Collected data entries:

★ ★ ★

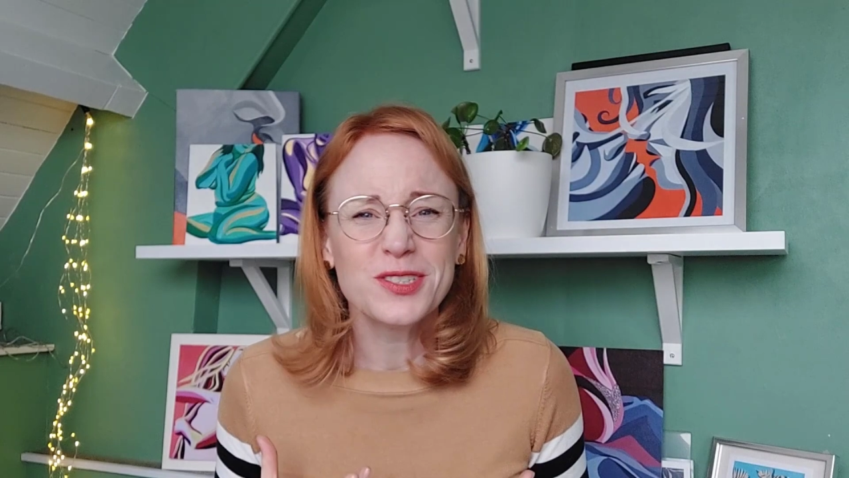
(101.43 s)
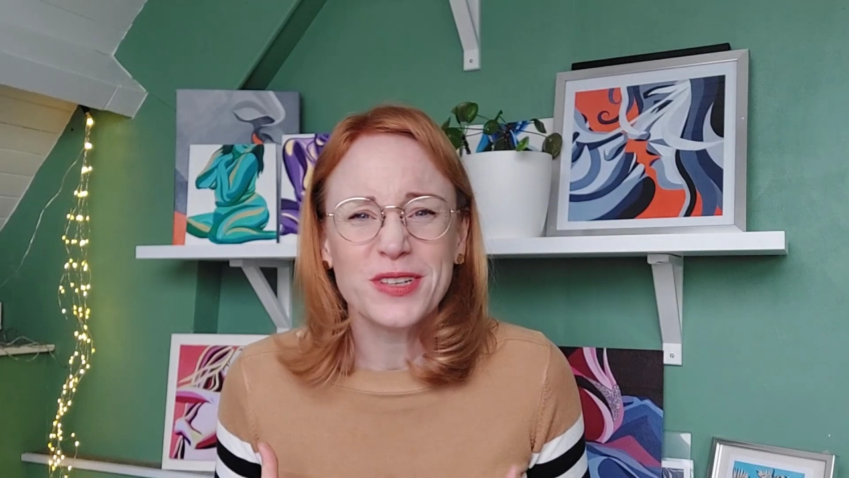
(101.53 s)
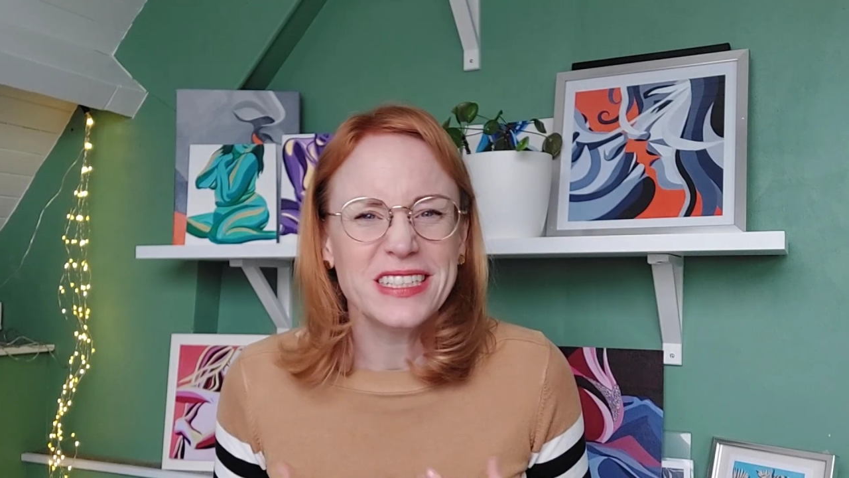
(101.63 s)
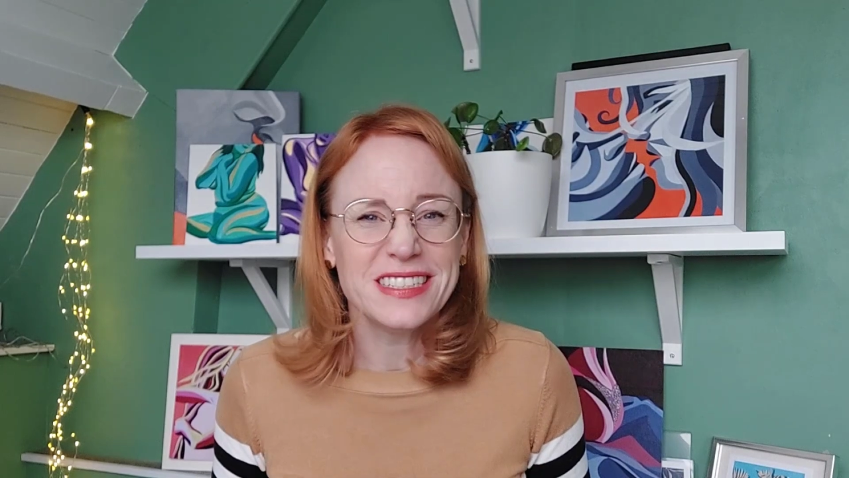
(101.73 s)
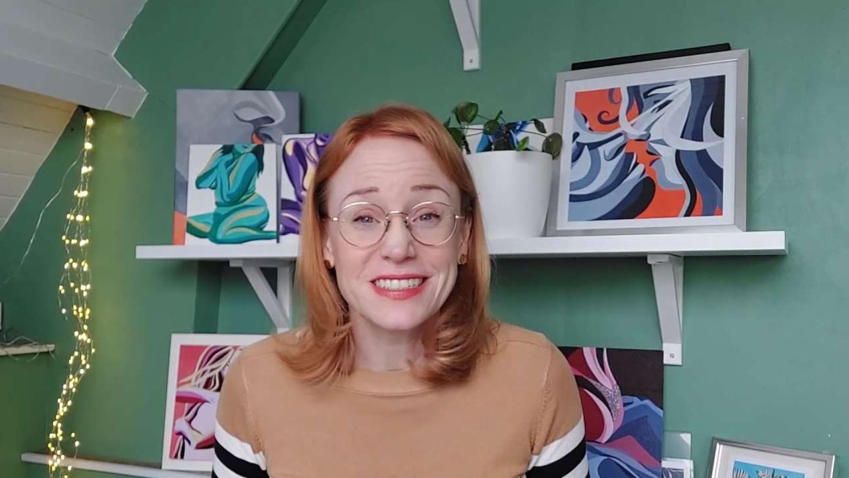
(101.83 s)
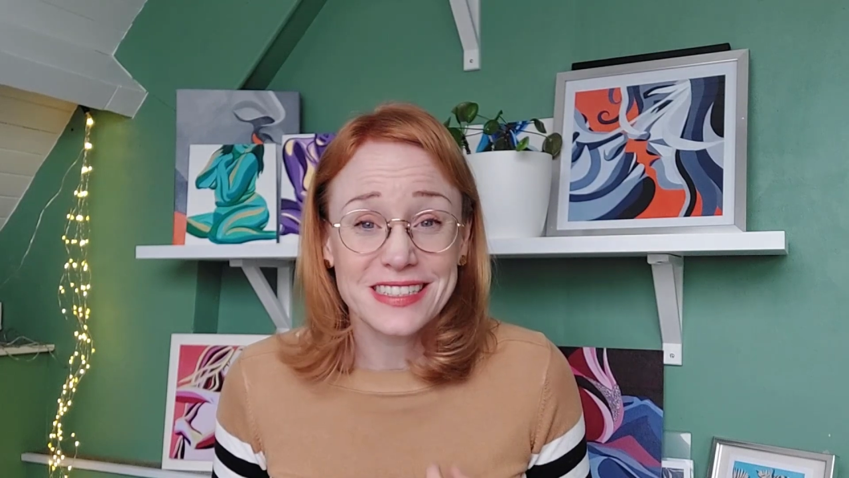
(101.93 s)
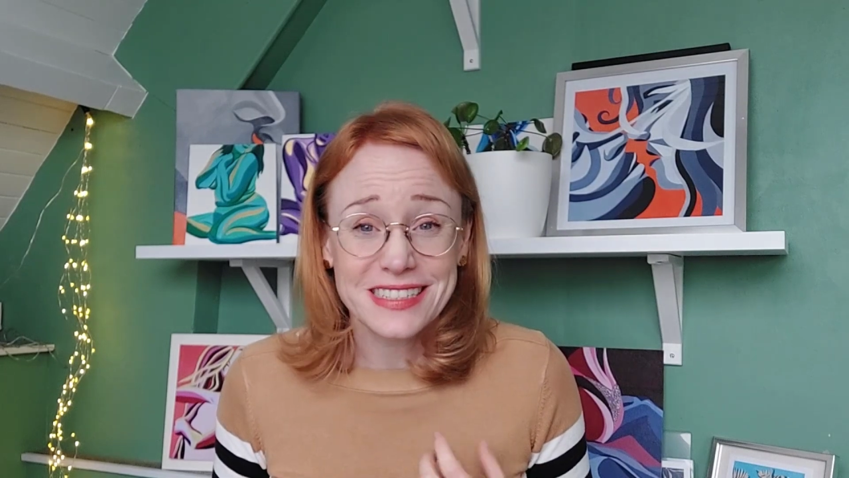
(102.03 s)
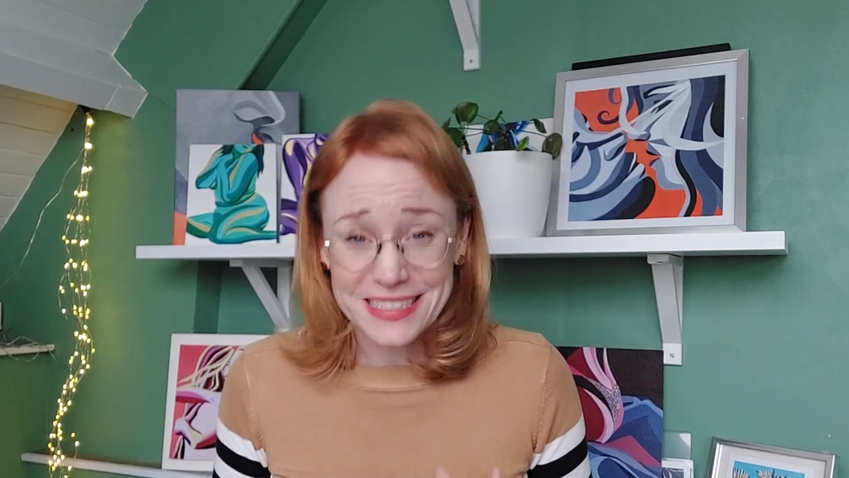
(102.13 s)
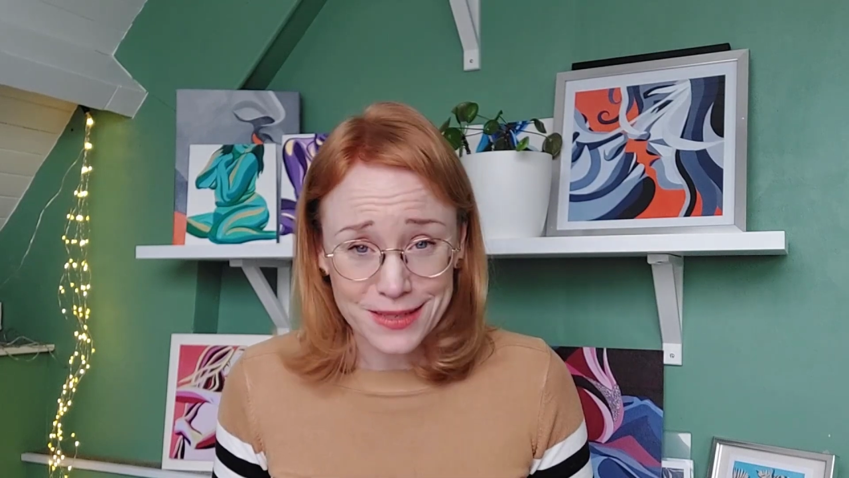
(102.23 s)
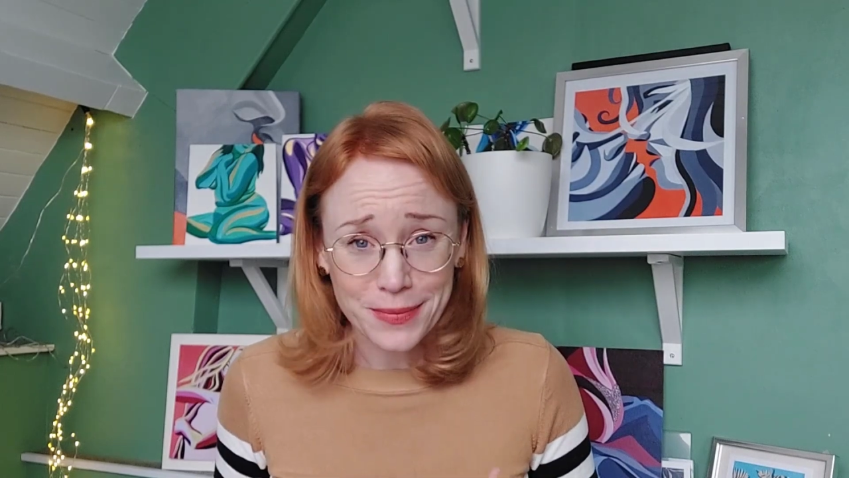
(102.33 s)
treated as a
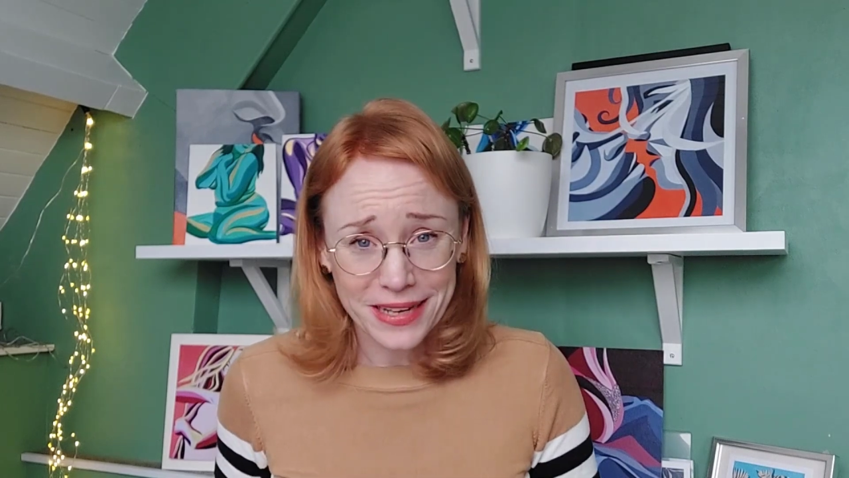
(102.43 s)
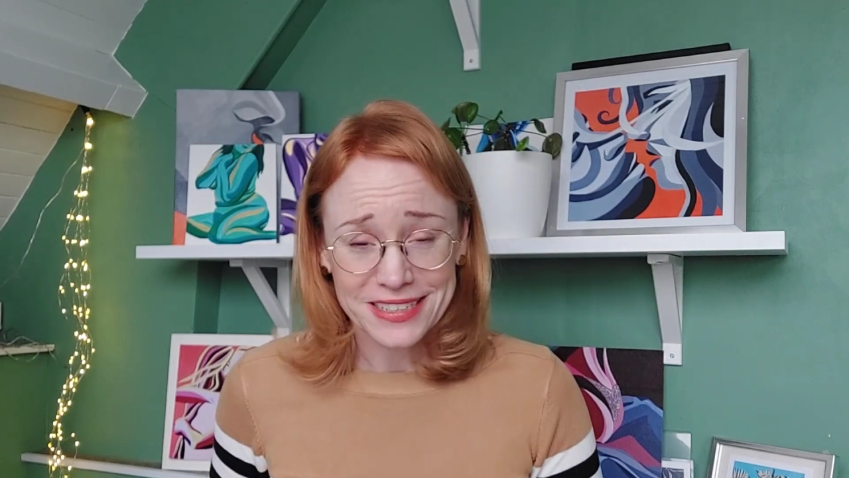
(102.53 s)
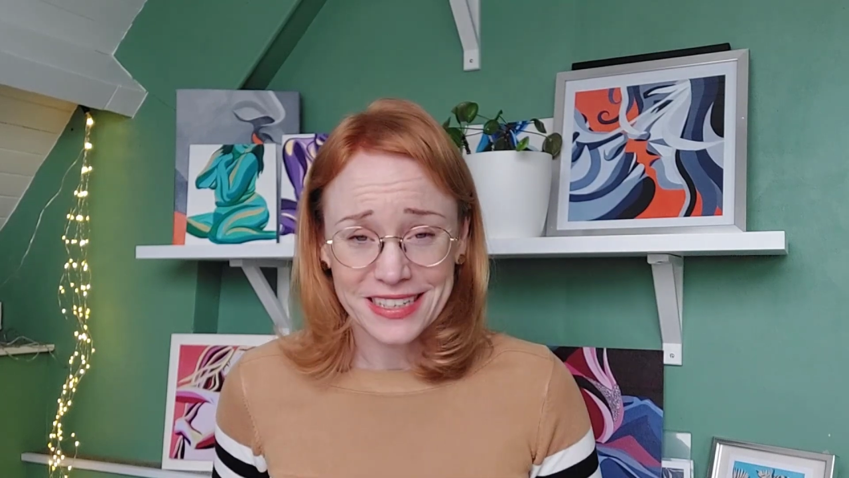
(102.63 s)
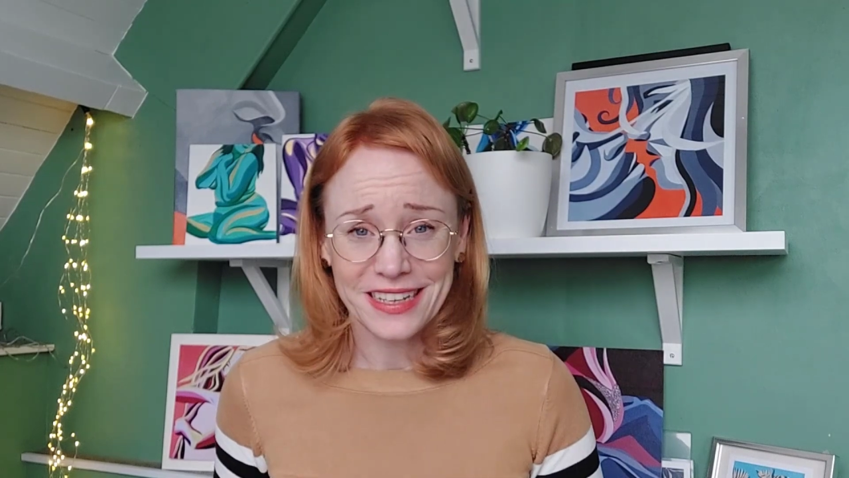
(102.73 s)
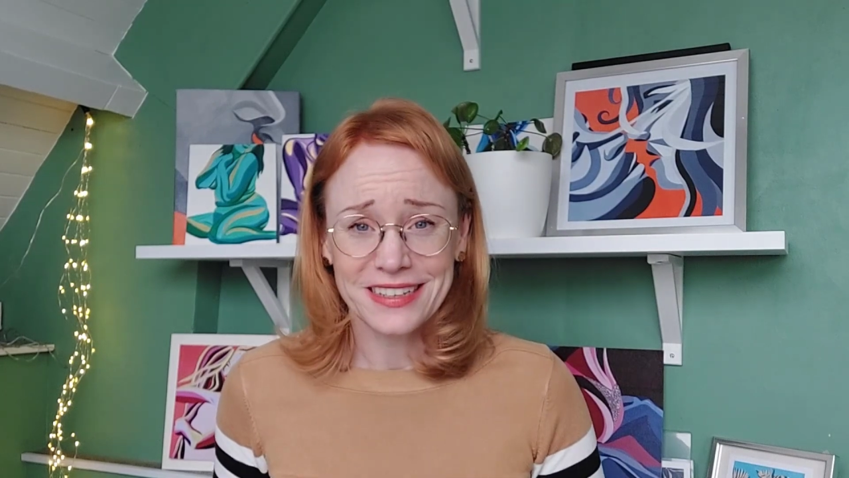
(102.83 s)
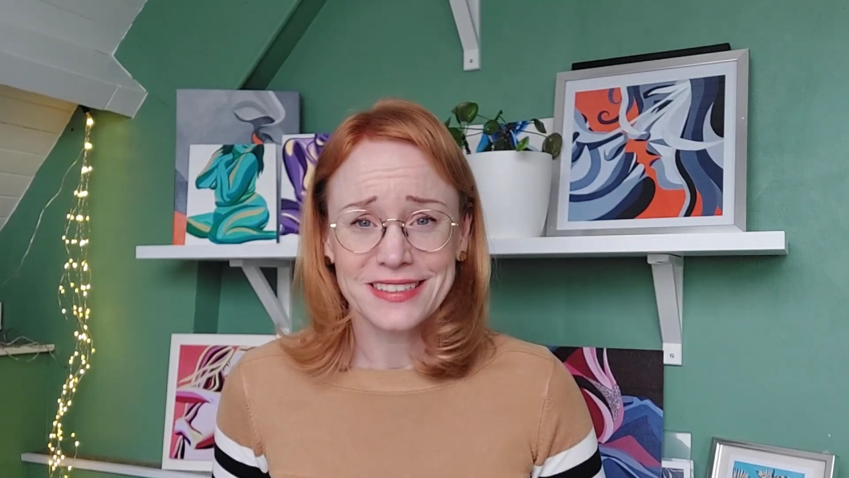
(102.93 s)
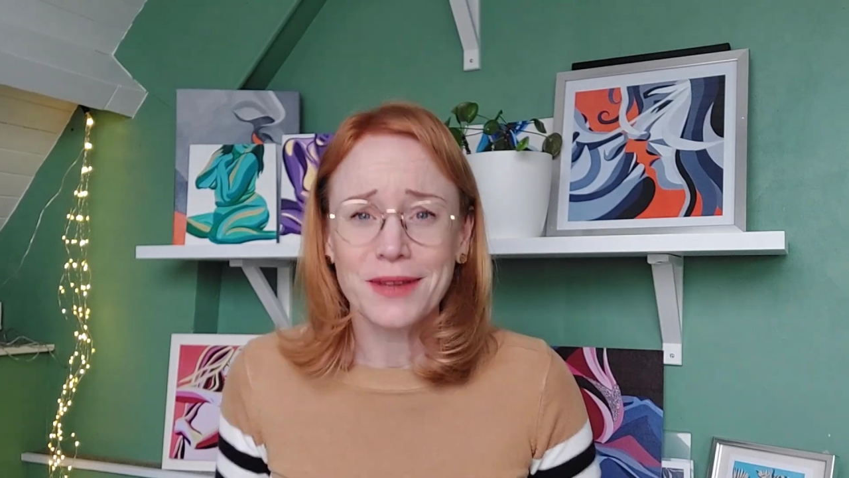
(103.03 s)
disability,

★ ★ ★

All of the records above are to be printed exactly, with every picture omitted.

(101.43 s)
(101.53 s)
(101.63 s)
(101.73 s)
(101.83 s)
(101.93 s)
(102.03 s)
(102.13 s)
(102.23 s)
(102.33 s)
treated as a
(102.43 s)
(102.53 s)
(102.63 s)
(102.73 s)
(102.83 s)
(102.93 s)
(103.03 s)
disability,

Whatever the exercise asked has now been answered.